EXERCISE AIM — Write out the entries below once more, exactly, with the pictures left out.

Dataset entries:
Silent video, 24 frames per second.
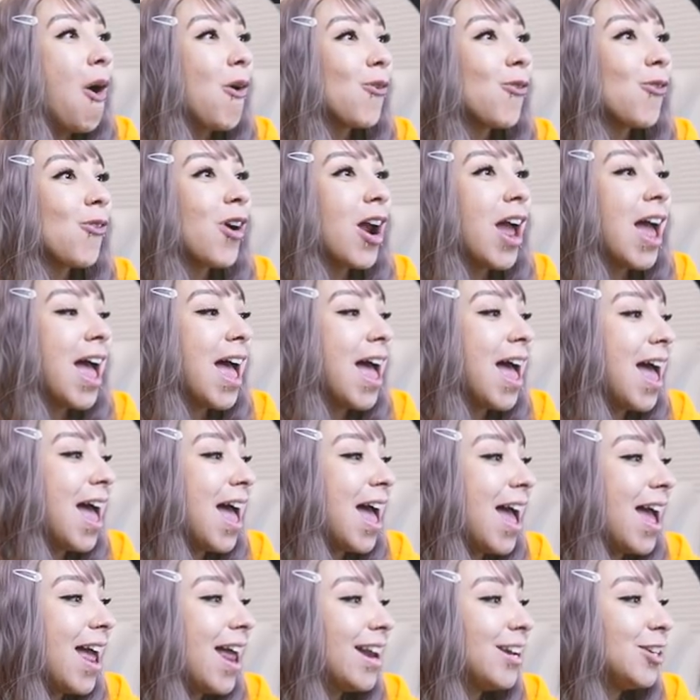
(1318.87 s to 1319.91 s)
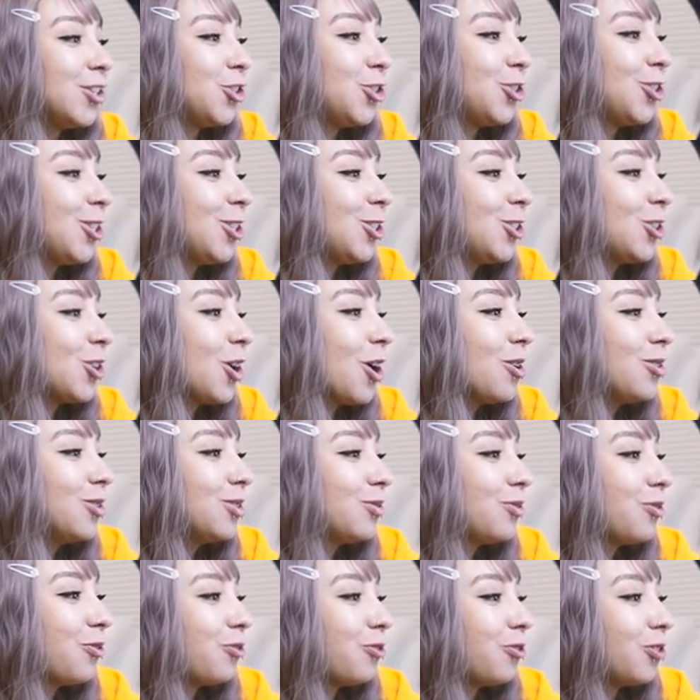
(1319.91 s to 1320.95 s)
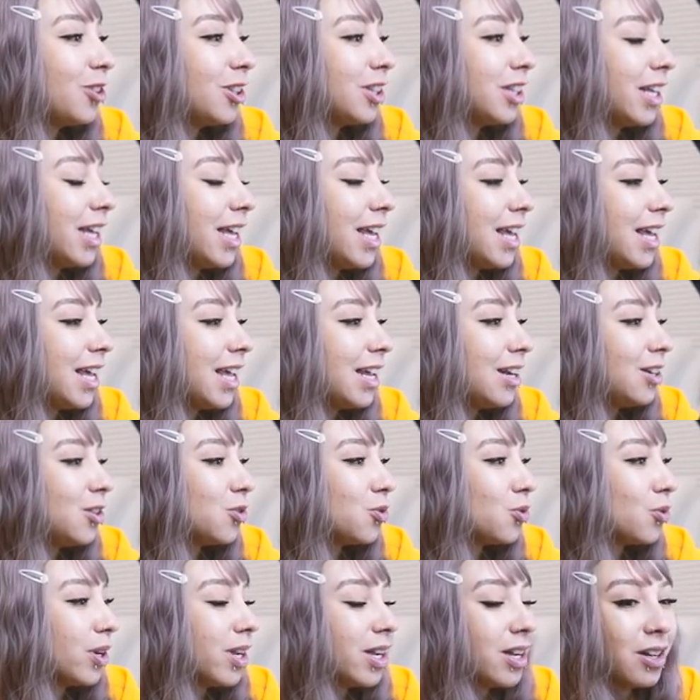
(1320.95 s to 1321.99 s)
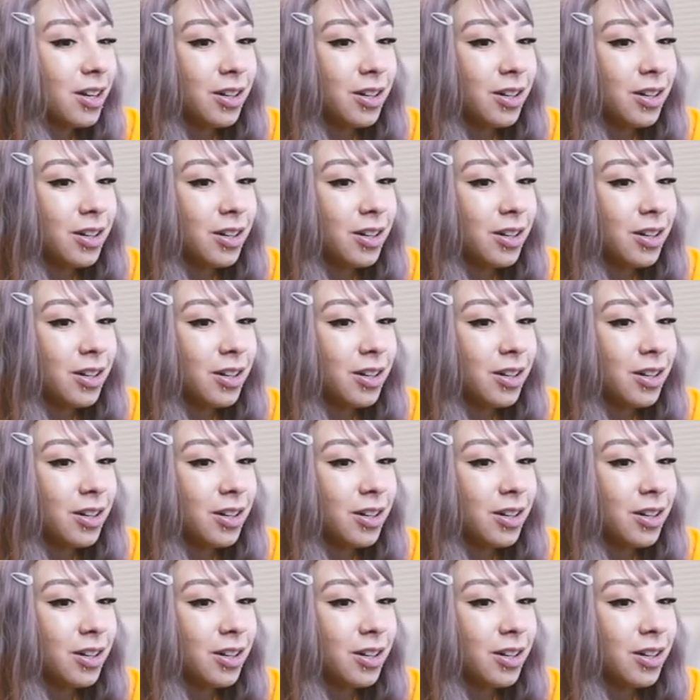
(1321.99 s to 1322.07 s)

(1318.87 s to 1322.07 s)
Ren! She chose Flynn. Drink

YOUR RESPONSE —
Silent video, 24 frames per second.
(1318.87 s to 1319.91 s)
(1319.91 s to 1320.95 s)
(1320.95 s to 1321.99 s)
(1321.99 s to 1322.07 s)

(1318.87 s to 1322.07 s)
Ren! She chose Flynn. Drink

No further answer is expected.